The Duke Endowment modernisation campaign and its effects on the hospital sector
In a new paper (Hollingsworth et al. 2024), we study how funding for healthcare infrastructure affects healthcare capacity and mortality outcomes, with a particular focus on racial inequality. Our work is based on a unique quasi-experiment: a large-scale hospital modernisation programme supported by the Duke Endowment in North Carolina during the first half of the 20th century. The charity assisted hospitals in expanding and improving existing facilities, obtaining state-of-the-art medical technology, and elevating their management practices. In select communities, it also helped to build new hospitals or to convert existing facilities to non-profits. Although the funding only started in 1927, by the end of 1942 the Endowment had appropriated over $53 million (in 2017 dollars) to the state.

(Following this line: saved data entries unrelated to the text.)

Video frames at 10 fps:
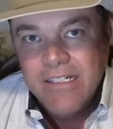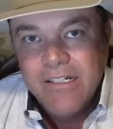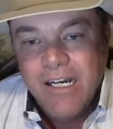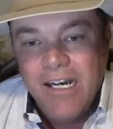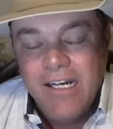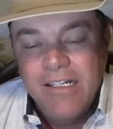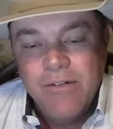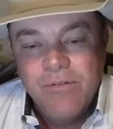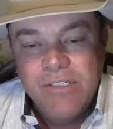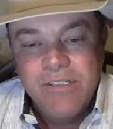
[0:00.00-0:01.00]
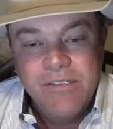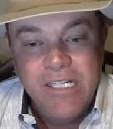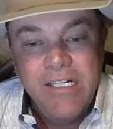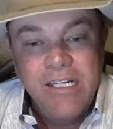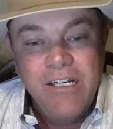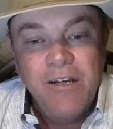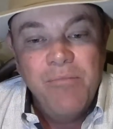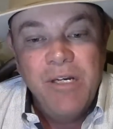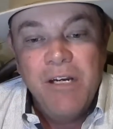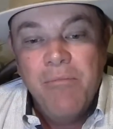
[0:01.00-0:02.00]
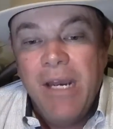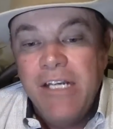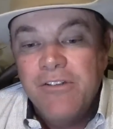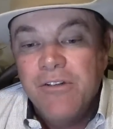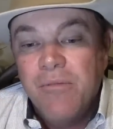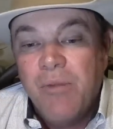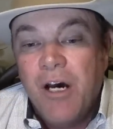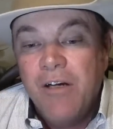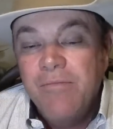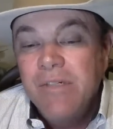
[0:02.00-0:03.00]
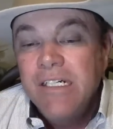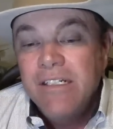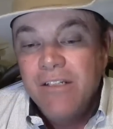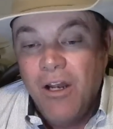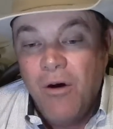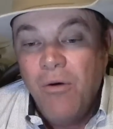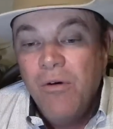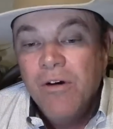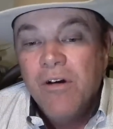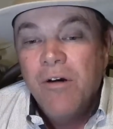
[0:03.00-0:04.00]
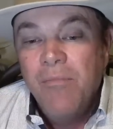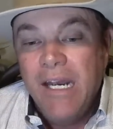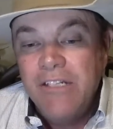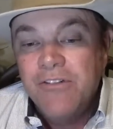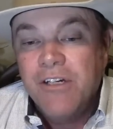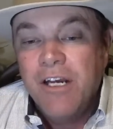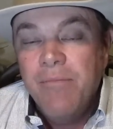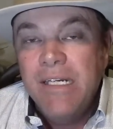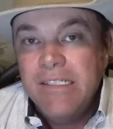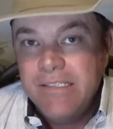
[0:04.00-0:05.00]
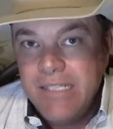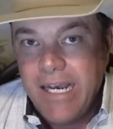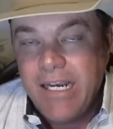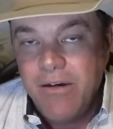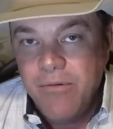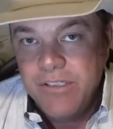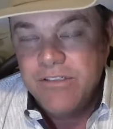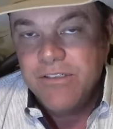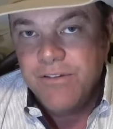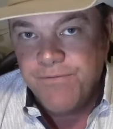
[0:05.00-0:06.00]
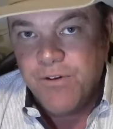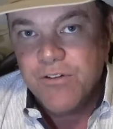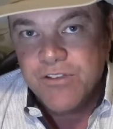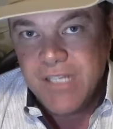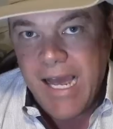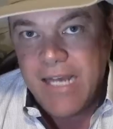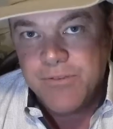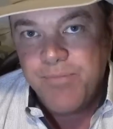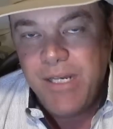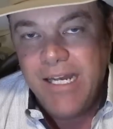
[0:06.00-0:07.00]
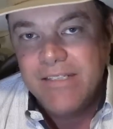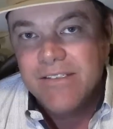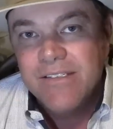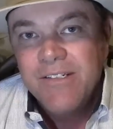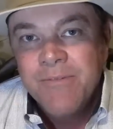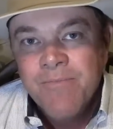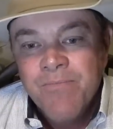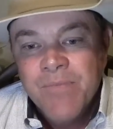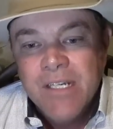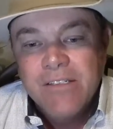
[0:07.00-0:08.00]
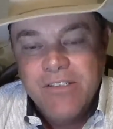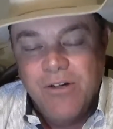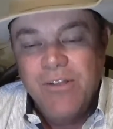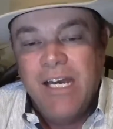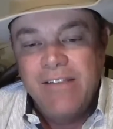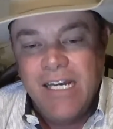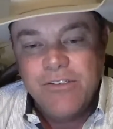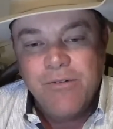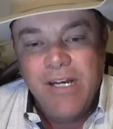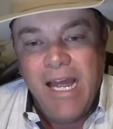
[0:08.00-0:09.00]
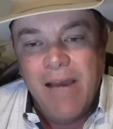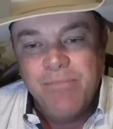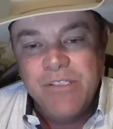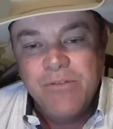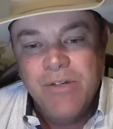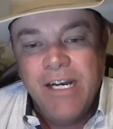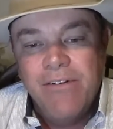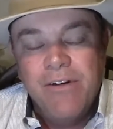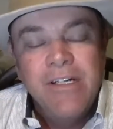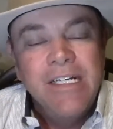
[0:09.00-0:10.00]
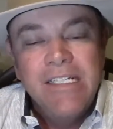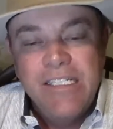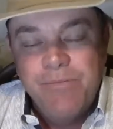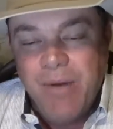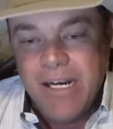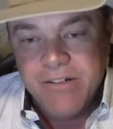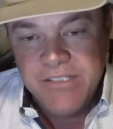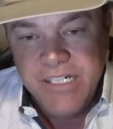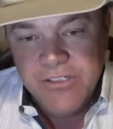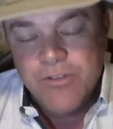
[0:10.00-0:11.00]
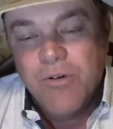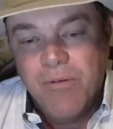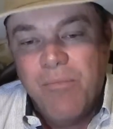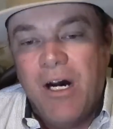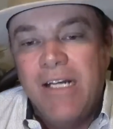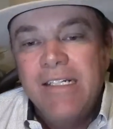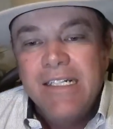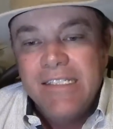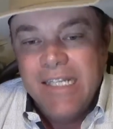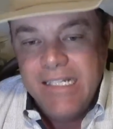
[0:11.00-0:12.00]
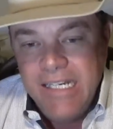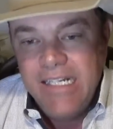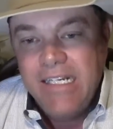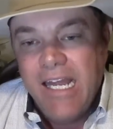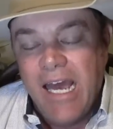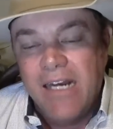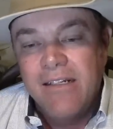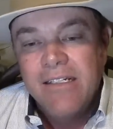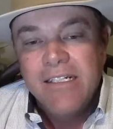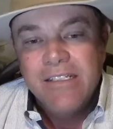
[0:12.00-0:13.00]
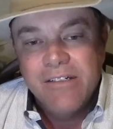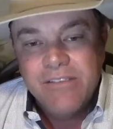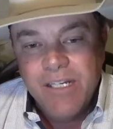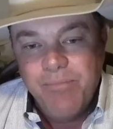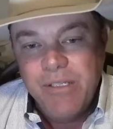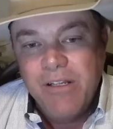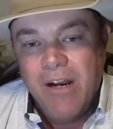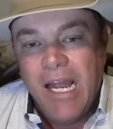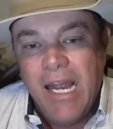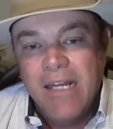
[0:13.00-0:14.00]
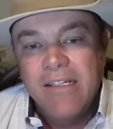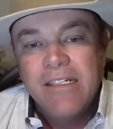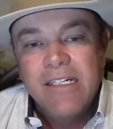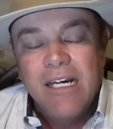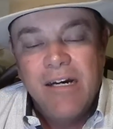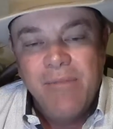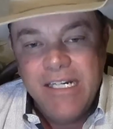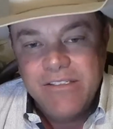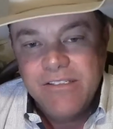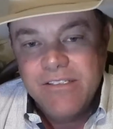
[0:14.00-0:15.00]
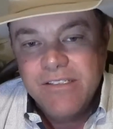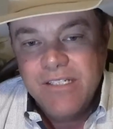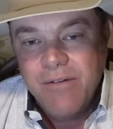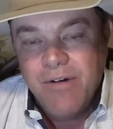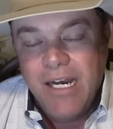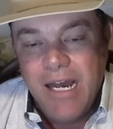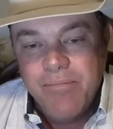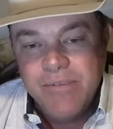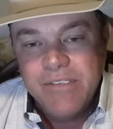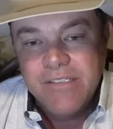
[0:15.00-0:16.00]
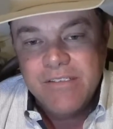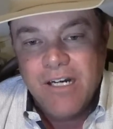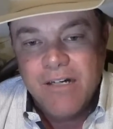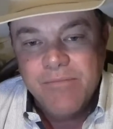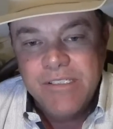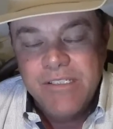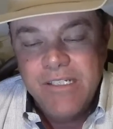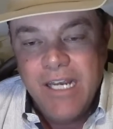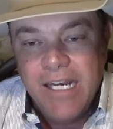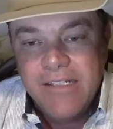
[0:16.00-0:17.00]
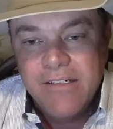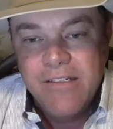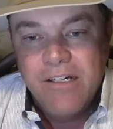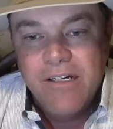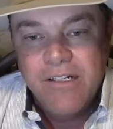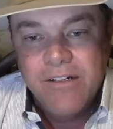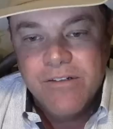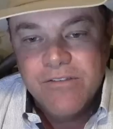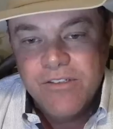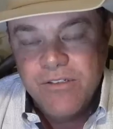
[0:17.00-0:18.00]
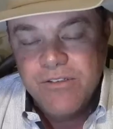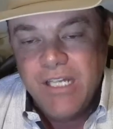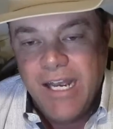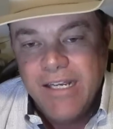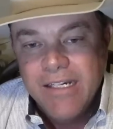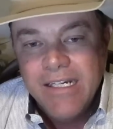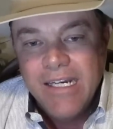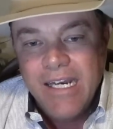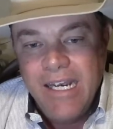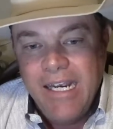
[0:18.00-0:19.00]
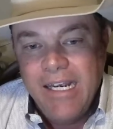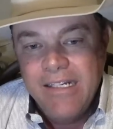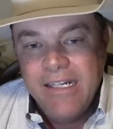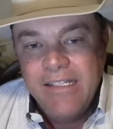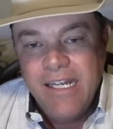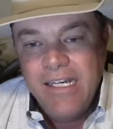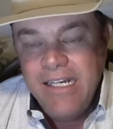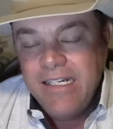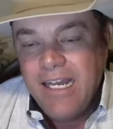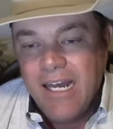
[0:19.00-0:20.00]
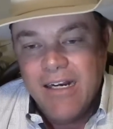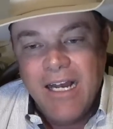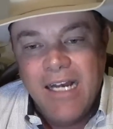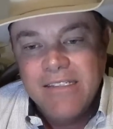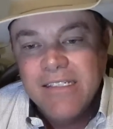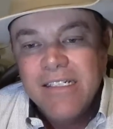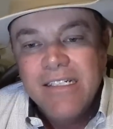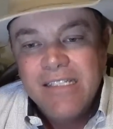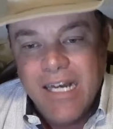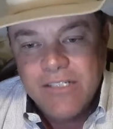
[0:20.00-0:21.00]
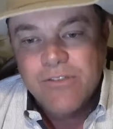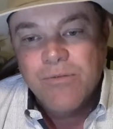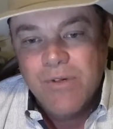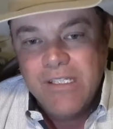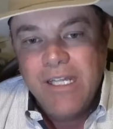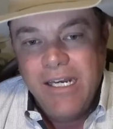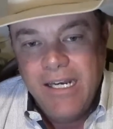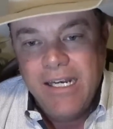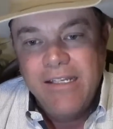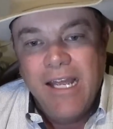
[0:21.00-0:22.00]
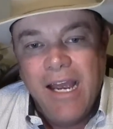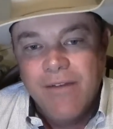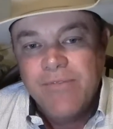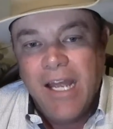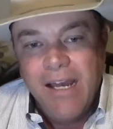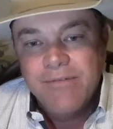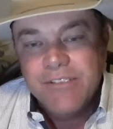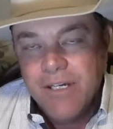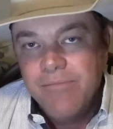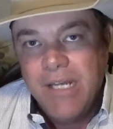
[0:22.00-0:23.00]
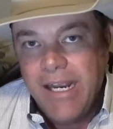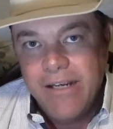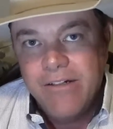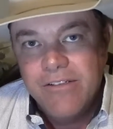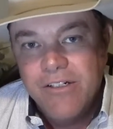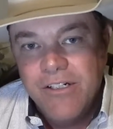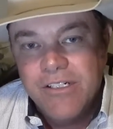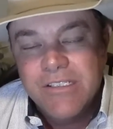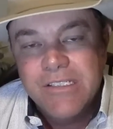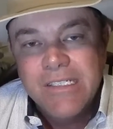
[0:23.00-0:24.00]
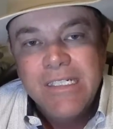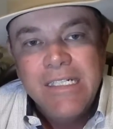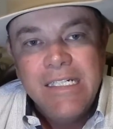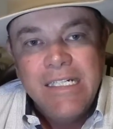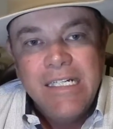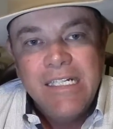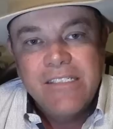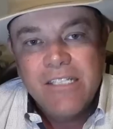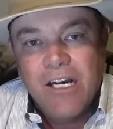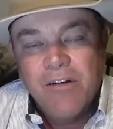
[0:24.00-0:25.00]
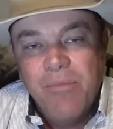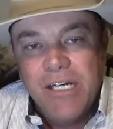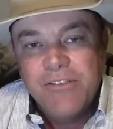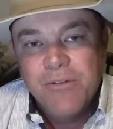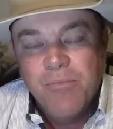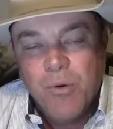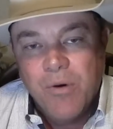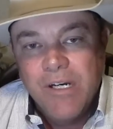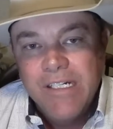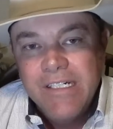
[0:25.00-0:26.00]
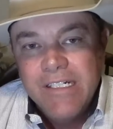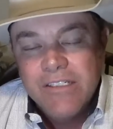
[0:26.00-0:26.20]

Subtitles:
Did it end up being a major that bought them? No. A major come in second, which is the first last place. So that's what happens whenever these Packers get short bought. They need cattle. They're tipping their hand. I'm anxious to see what happens at Stockman's in Yankton here on Tuesday. And they need cattle, guys. That's what they need. They have to have something to hang on the hooks. Let's talk about your board.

The funding increased the number of not-for-profit hospitals per 1,000 births that were eligible for funding, while causing a decline in ineligible for-profit hospitals (Figure 1). This substitution effect was mirrored in hospital beds: not-for-profit beds increased by 70.1% while for-profit beds declined by 61.4%. This led to overall increases in both institutions and beds. Furthermore, supported communities saw a 60.2% increase in high-quality physicians per 1,000 births and a 5.5% decrease in poorly trained physicians, advancing the average state of medical knowledge in Endowment supported locations (Figure 1). These effects persisted for more than 30 years, suggesting a lasting increase in capacity.
Figure 1
Effects on Infant and Long-Run Mortality
Changes in healthcare infrastructure help explain our core finding that Duke financial support improved health outcomes in these communities, causing a 7.5% reduction in the infant mortality rate (Figure 2). The gains were about three times larger for Black infants (13.6%) compared to White infants (4.7%), narrowing the Black-White infant mortality gap by one-quarter. Furthermore, those exposed to the support around the time of birth also enjoyed lasting health effects, with long-run mortality rates (between the ages 56 and 64) declining by 9.0% – a benefit that accrued similarly for both races. These investments were cost-effective. One life was saved for every $17,092 (in 2017 dollars) paid to hospitals, a cost significantly lower than any reasonable estimate for the value of statistical life.
Figure 2
Complementarity Between Capital Investments and Medical Innovation
Finally, we document that Duke-supported hospitals used new medical advancements more effectively, suggesting a complementarity between high-quality hospitals and new medical interventions (Figure 2). We explore this by estimating the interaction between Duke support and the 1937 discovery of sulfa drugs, which effectively treated pneumonia. We observe no effects of Duke funding in locations with low baseline pneumonia mortality. On the other hand, in places with high baseline pneumonia mortality, the gains are present both before and after the medical discovery, but the effects are almost three times larger in the post-antibiotic era. This reflects the complementary nature of hospital modernisation with medical innovation, which in this case may be explained by the fact that the Endowment attracted more-qualified physicians to the area who were better able to leverage the new technology.
Conclusions
We conclude that investments in healthcare infrastructure: (1) lead to permanent improvements in the supply and quality of healthcare available to the affected residents; (2) provide short- and long-run mortality benefits; (3) disproportionately benefit historically marginalised groups; (4) complement rather than substitute medical innovation; and (5) are cost-effective – at least in a setting where initial levels of healthcare supply are low, as is still the case in many low-income countries today.